LiJunnan1992 / DivideMix

Code for paper: DivideMix: Learning with Noisy Labels as Semi-supervised Learning
MIT License
543 stars 84 forks source link

Labeled data has a size of 0 after training a few epochs #49

Closed TqXue closed 1 year ago

TqXue commented 1 year ago

Hi, thanks for the nice implementation!

I am trying to run it on my own dataset, but the labeled data becomes empty after a few epochs, the error as follows:

labeled data has a size of 0 ValueError: num_samples should be a positive integer value, but got num_samples=0

What could i do to solve it? Thanks for your reply!

Hansong-Zhang commented 1 year ago

maybe ur threshold is too high? try to decrease the threshold in GMM model, in this way more instances that are likely to be clean will be reserved as labeled data.

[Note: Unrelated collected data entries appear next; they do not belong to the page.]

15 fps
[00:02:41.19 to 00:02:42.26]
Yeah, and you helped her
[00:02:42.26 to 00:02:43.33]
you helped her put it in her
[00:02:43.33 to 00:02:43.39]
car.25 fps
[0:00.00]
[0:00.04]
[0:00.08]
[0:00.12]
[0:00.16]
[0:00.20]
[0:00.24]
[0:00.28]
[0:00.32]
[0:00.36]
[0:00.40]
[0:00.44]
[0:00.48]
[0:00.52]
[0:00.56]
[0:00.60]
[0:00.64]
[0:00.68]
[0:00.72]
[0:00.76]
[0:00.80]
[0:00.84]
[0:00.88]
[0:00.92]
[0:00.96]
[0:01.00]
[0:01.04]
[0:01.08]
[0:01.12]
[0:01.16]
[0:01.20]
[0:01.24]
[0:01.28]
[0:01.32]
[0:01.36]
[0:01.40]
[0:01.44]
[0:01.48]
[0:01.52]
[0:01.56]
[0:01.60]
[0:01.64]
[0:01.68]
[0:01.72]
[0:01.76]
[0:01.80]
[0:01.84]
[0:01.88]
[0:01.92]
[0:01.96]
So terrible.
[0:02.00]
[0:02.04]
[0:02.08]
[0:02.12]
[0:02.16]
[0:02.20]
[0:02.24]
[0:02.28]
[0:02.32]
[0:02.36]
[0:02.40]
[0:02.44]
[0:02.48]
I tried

TqXue commented 1 year ago

maybe ur threshold is too high? try to decrease the threshold in GMM model, in this way more instances that are likely to be clean will be reserved as labeled data.

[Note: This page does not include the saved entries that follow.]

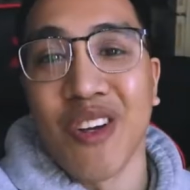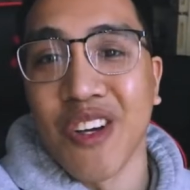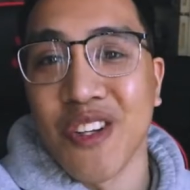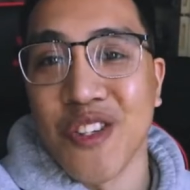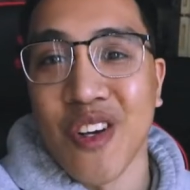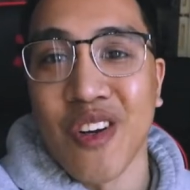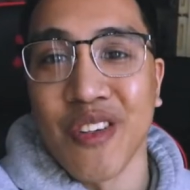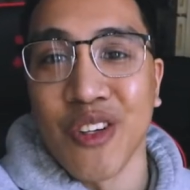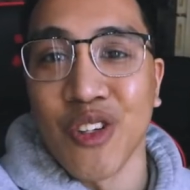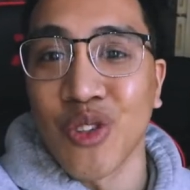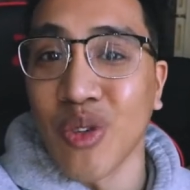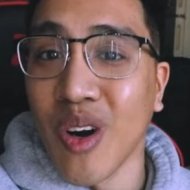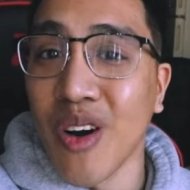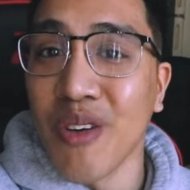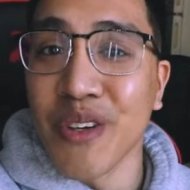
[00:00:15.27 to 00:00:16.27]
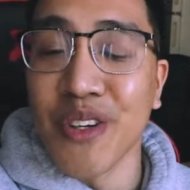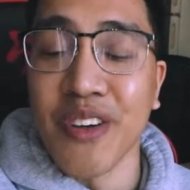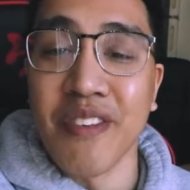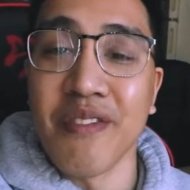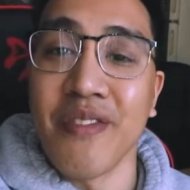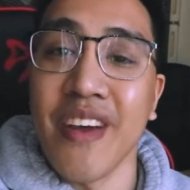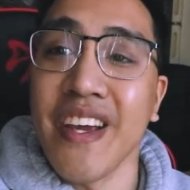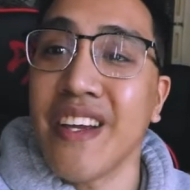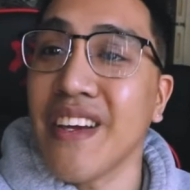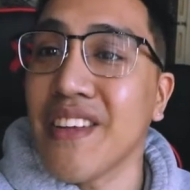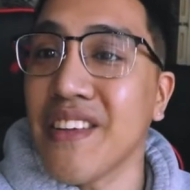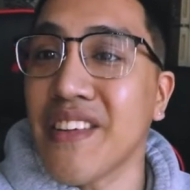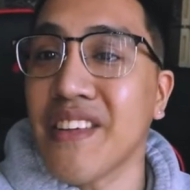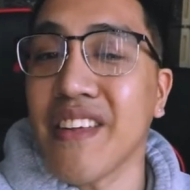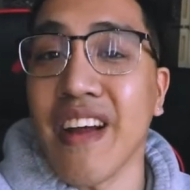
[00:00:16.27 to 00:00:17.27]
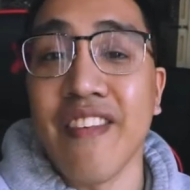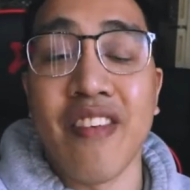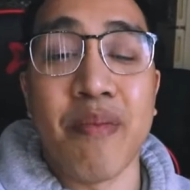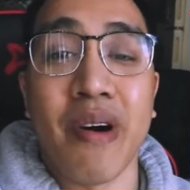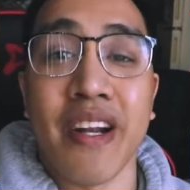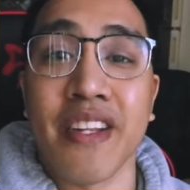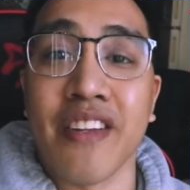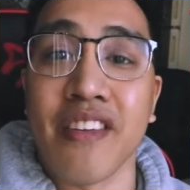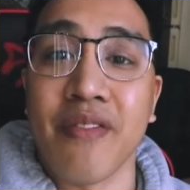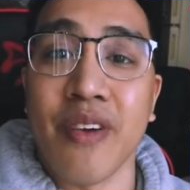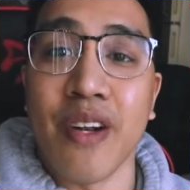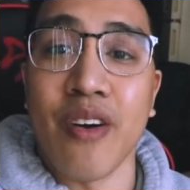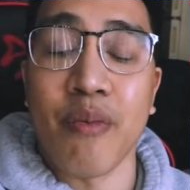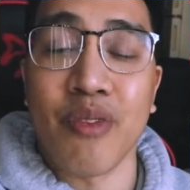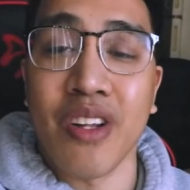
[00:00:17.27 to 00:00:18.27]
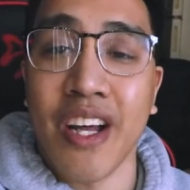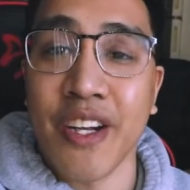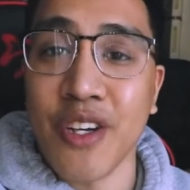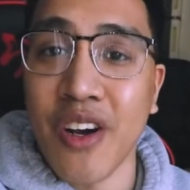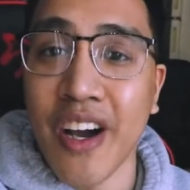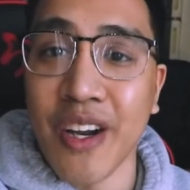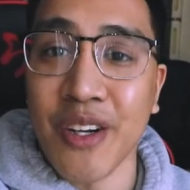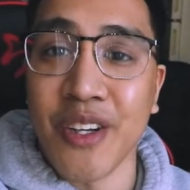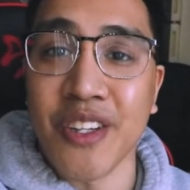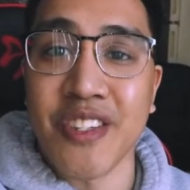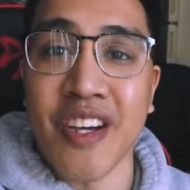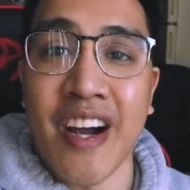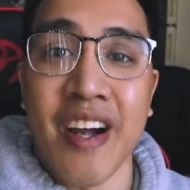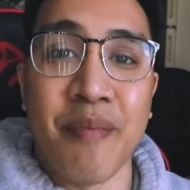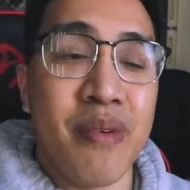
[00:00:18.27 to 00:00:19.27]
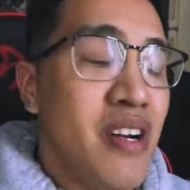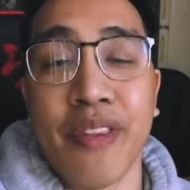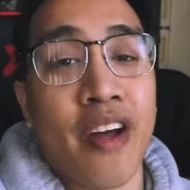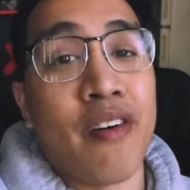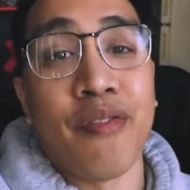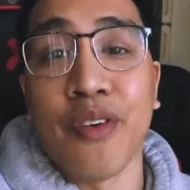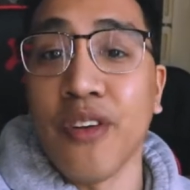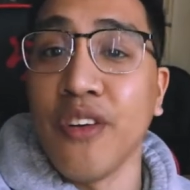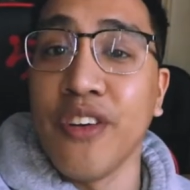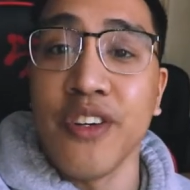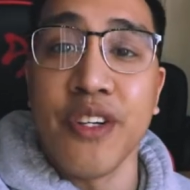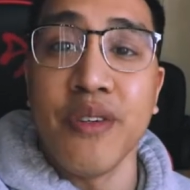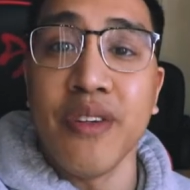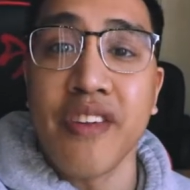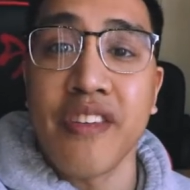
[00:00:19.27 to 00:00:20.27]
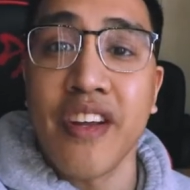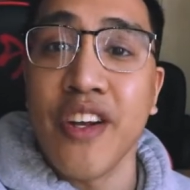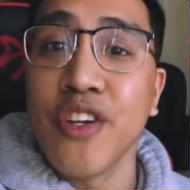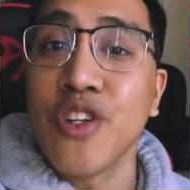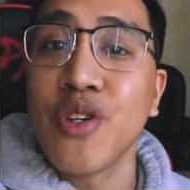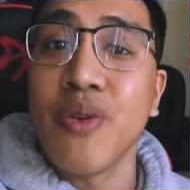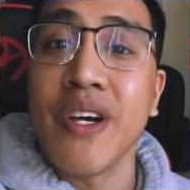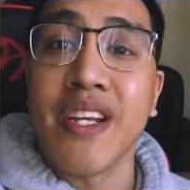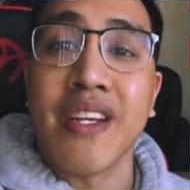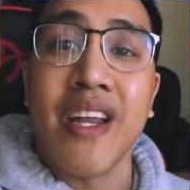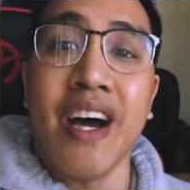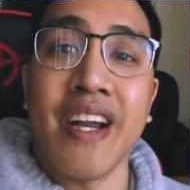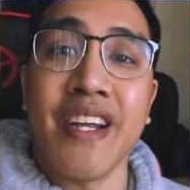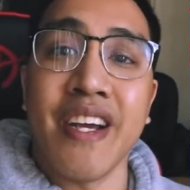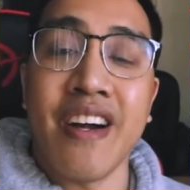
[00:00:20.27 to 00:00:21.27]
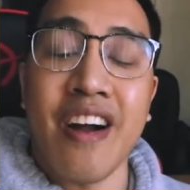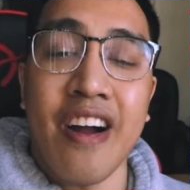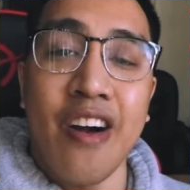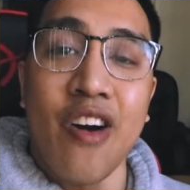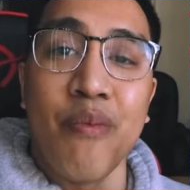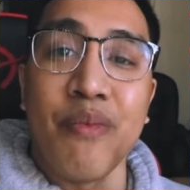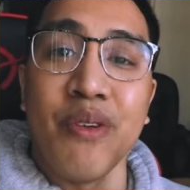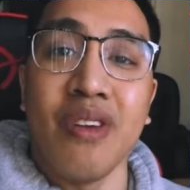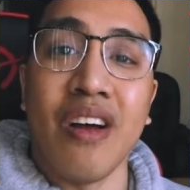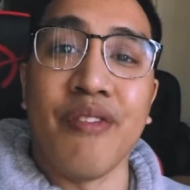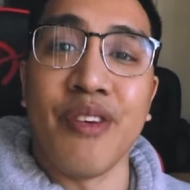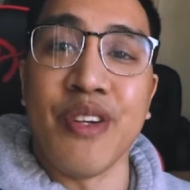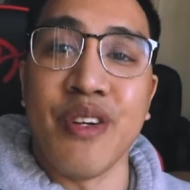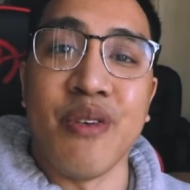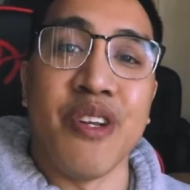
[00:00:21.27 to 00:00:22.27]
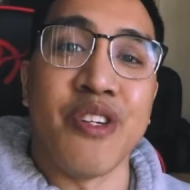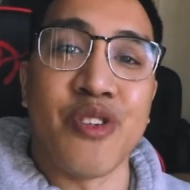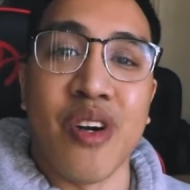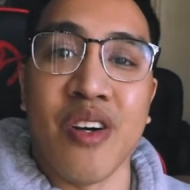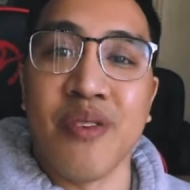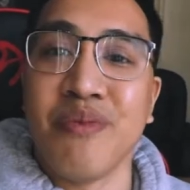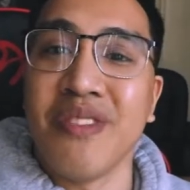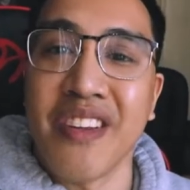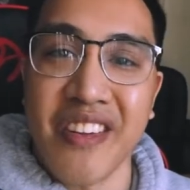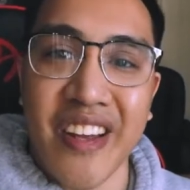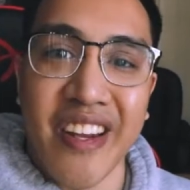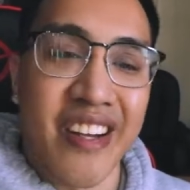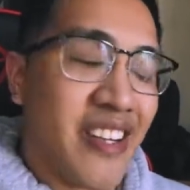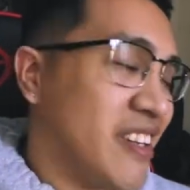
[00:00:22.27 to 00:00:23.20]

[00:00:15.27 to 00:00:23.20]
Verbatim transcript: look at y'all, you're grown, you're in Vegas. Everybody in this video, I'm glad y'all had a good time. Without further ado, let's get into it. And Nadia, I hope you love your new intro. Let's get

Thanks for your advice! Did you mean the parameter 'tol' in gmm = GaussianMixture(n_components=2, max_iter=10, reg_covar=5e-4, tol=1e-3) ? thanks for your reply!

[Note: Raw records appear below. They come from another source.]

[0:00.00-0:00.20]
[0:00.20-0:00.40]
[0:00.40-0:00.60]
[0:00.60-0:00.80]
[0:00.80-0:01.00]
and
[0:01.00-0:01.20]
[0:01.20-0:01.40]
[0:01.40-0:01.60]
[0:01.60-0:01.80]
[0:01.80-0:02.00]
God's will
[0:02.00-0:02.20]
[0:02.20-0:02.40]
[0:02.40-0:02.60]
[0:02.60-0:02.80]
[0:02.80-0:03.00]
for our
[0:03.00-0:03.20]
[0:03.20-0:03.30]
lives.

Hansong-Zhang commented 1 year ago

maybe ur threshold is too high? try to decrease the threshold in GMM model, in this way more instances that are likely to be clean will be reserved as labeled data.

Thanks for your advice! Did you mean the parameter 'tol' in gmm = GaussianMixture(n_components=2, max_iter=10, reg_covar=5e-4, tol=1e-3) ? thanks for your reply!

I'm afraid NOT, I mean the pthreshold in arguments. In the original paper, the threshold is set to be 0.5. The larger the threshold is, the less instances will be deemed as labeled data. Therefore, U should decrease it in order to avoid the size of labeled data becoming 0. I hope this works for you. ^^

TqXue commented 1 year ago

I'm afraid NOT, I mean the pthreshold in arguments. In the original paper, the threshold is set to be 0.5. The larger the threshold is, the less instances will be deemed as labeled data. Therefore, U should decrease it in order to avoid the size of labeled data becoming 0. I hope this works for you. ^^

Thank you for your enthusiastic help! It works!